The servers are kept alive via the script 'keep-servers-alive'.
Daemons
The daemons are actually used to control the scheduling of probes, the probing, and the loading of the results from the probes into the data base. The daemons have a directory in the MySQL data directory '/home/iepm/mysql/keepalives'. They each touch their respective keep-alive file every time they cycle through. The script 'keep-em-alive' checks periodically the time stamps on the daemon keep-alives, and restarts them if they are not running.
The current daemons are:
bw-synchd.alive load-datad.alive load-scheduled.alive owpingd.alive pathchirpd.alive pingd.alive traced.alive
load-scheduled
'load-scheduled' reads the TOOLSPECS table periodically and looks for probes that are due to be run. Each probe has a 'lastrunepoch' field that is updated when that probes is run. 'load-scheduled' reads the 'lastrun' and the 'runinterval' fields, adds them together to tell if it is time to run another instance of the probe. If it is, it adds the command information to the SCHEDULE table.
load-datad
'load-datad' loops over all the 'load-test-data' scripts and calls them sequentially to load the data in the data base. All the results from the probes go into files in the '/home/iepm/mysql/data' with the name which is the 'scheduleid.probetype'.
bw-synchd
'bw-synchd' is the daemon which runs all probes that MUST be run sequentially and not concurrently. It reads all 'background-syn' probes that are scheduled and loops through them one at a time, running the probe command. The output from the probe is stored in the '/home/iepm/mysql/data'directory.
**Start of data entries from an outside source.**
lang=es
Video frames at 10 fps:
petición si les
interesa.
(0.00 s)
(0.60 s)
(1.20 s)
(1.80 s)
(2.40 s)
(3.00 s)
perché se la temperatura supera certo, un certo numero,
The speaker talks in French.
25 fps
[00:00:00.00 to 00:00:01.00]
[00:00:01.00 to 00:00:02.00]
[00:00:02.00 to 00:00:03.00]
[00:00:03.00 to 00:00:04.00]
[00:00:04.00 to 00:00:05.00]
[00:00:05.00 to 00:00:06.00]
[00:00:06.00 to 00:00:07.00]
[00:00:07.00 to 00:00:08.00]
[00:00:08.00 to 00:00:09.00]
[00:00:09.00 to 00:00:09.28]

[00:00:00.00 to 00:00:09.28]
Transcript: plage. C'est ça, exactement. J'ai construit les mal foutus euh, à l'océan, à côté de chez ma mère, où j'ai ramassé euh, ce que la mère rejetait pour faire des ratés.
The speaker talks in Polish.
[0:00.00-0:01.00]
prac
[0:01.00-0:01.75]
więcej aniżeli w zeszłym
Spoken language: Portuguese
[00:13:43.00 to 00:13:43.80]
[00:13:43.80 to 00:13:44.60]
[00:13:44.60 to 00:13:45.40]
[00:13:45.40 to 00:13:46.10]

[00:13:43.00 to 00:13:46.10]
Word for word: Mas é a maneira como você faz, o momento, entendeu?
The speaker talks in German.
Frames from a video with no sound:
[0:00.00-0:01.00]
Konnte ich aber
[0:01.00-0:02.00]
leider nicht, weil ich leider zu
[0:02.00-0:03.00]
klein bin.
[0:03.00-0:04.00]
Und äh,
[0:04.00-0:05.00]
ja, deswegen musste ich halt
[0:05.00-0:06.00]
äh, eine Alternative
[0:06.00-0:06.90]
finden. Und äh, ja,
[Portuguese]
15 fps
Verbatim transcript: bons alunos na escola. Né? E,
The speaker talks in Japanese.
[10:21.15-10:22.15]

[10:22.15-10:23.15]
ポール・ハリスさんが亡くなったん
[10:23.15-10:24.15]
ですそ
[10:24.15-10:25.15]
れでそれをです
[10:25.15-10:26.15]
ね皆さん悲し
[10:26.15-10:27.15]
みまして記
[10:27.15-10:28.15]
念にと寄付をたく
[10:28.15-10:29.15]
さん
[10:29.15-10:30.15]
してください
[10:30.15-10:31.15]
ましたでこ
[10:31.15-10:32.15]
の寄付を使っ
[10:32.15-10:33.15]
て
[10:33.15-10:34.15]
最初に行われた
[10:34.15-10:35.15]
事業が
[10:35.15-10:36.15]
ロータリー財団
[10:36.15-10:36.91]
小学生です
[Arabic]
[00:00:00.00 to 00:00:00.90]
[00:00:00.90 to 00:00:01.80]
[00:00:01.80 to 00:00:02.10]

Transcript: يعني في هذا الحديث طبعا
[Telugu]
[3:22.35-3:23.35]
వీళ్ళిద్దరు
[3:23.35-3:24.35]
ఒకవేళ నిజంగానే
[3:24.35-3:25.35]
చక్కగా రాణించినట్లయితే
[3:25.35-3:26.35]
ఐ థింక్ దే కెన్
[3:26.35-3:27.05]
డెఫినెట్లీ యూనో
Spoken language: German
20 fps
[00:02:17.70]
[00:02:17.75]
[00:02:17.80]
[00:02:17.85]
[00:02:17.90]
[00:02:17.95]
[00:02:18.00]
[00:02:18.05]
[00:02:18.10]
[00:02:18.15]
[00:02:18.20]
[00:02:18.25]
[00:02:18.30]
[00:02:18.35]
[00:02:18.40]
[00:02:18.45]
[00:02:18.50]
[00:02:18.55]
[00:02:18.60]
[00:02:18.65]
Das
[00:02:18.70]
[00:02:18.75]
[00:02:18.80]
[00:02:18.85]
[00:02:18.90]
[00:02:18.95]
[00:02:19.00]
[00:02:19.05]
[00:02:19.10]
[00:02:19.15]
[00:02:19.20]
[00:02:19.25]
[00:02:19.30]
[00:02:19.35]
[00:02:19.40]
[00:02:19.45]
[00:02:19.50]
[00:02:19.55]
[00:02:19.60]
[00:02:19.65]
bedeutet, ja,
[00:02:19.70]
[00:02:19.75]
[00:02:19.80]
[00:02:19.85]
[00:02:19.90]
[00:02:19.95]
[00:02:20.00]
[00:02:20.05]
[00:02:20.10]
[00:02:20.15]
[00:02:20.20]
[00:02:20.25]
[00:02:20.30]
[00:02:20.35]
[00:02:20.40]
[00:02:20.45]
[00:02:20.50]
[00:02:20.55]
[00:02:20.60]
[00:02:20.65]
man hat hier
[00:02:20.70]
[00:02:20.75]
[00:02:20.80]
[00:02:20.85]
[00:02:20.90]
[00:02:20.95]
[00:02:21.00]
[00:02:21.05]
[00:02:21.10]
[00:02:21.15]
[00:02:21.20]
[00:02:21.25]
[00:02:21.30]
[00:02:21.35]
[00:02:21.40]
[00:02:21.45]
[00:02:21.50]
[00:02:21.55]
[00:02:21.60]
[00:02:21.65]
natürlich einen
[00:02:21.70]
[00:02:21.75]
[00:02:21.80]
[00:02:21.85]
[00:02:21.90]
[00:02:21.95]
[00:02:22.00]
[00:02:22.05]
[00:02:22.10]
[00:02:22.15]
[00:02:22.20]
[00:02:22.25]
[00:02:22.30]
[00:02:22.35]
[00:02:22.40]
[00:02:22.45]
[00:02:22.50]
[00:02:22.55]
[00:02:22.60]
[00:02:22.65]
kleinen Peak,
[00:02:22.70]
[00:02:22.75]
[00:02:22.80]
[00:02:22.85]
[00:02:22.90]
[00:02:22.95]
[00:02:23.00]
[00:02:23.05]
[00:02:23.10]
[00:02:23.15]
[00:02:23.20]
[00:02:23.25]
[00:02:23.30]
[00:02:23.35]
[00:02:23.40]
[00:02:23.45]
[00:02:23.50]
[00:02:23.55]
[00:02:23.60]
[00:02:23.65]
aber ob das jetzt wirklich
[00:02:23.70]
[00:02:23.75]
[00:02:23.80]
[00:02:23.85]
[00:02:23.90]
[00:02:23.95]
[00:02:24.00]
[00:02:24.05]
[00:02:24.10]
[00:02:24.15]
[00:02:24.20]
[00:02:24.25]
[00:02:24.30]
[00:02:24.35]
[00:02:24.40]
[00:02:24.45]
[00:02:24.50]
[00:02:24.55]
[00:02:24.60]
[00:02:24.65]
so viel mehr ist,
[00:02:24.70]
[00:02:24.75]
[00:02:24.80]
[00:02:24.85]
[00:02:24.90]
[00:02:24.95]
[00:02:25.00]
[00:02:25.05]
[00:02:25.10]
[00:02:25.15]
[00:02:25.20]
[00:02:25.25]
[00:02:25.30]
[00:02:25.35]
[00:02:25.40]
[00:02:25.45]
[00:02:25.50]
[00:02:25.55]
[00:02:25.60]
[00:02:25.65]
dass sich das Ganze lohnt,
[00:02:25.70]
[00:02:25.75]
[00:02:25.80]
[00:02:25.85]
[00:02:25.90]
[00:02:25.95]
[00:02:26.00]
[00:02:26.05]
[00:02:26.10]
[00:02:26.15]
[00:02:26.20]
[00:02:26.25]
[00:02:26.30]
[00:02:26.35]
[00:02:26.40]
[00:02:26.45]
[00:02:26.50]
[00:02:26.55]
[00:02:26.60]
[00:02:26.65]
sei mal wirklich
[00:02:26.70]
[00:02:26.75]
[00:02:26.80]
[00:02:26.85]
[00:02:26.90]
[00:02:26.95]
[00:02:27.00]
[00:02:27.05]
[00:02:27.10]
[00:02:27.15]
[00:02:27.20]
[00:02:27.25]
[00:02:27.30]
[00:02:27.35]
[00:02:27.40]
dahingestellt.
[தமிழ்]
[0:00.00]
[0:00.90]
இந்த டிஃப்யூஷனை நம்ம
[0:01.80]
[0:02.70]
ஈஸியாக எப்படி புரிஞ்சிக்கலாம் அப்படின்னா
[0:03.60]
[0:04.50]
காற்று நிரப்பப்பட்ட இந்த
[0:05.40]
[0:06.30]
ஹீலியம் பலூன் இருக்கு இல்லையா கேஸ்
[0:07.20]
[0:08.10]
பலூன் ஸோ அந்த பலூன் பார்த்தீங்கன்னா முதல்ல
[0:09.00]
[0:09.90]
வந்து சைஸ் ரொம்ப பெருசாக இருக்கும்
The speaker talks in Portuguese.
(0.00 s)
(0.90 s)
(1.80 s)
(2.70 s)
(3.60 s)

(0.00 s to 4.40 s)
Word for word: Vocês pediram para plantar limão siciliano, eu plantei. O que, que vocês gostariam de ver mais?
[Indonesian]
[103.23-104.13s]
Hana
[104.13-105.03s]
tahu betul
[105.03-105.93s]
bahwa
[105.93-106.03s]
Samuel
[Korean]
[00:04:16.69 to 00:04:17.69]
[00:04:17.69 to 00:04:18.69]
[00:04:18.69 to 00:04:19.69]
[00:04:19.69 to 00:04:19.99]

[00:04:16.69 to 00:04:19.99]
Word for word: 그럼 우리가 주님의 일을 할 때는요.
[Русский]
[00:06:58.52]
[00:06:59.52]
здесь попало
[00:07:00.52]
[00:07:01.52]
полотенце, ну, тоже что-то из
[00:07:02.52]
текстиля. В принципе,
owpingd, pathchirpd, pingd, and traced
perform the probe type that matched their name. These are all low bandwidth probes which can be run concurrently (testtype 'background'). They fetch from the SCHEDULE table the scdeduled probes that they are responsible for and execute them. The data goes in the '/home/iepm/mysql/data' directory.
Cleanup Scripts
bw-cleanup
From experience I have found that there are various probes and programs which hang for one reason or another. bw-cleanup is called from the crontab to look at a list of known troublesome processes, and if they are around longer than a specified time, it kills them. One example in here is 'gnuplot'. Gnuplot 3.7 had some bugs in it that caused it to loop and hang. There was no way to work around these problems, so I created 'bw-cleanup' and its control file '/home/iepm/v3src/config/cleanup-list' to handle these circumstances.
Currently '/home/iepm/v3src/config/cleanup-list' contains:
post-test,120 gnuplot,5 triganal,120 runperiod,120 pathload_rcv,3 pathchirp_rcv,3 /bin/ping,3 /bin/owping,3 /bin/tlaytcp,3 /bin/bw-iperf-client,3 whois,3 asn.pl,3
The first column is the unique name or character string which represents the process. The second colomn is the number of minutes after the start of the process to kill the process. Note that the 'iperf' server is named 'bw-iperf-server' so that one can easily tell the client apart from the server. The client ('bw-iperf-client') hangs, but the server does not. Note '/bin/ping'. Ping can and will hang do to some network problems.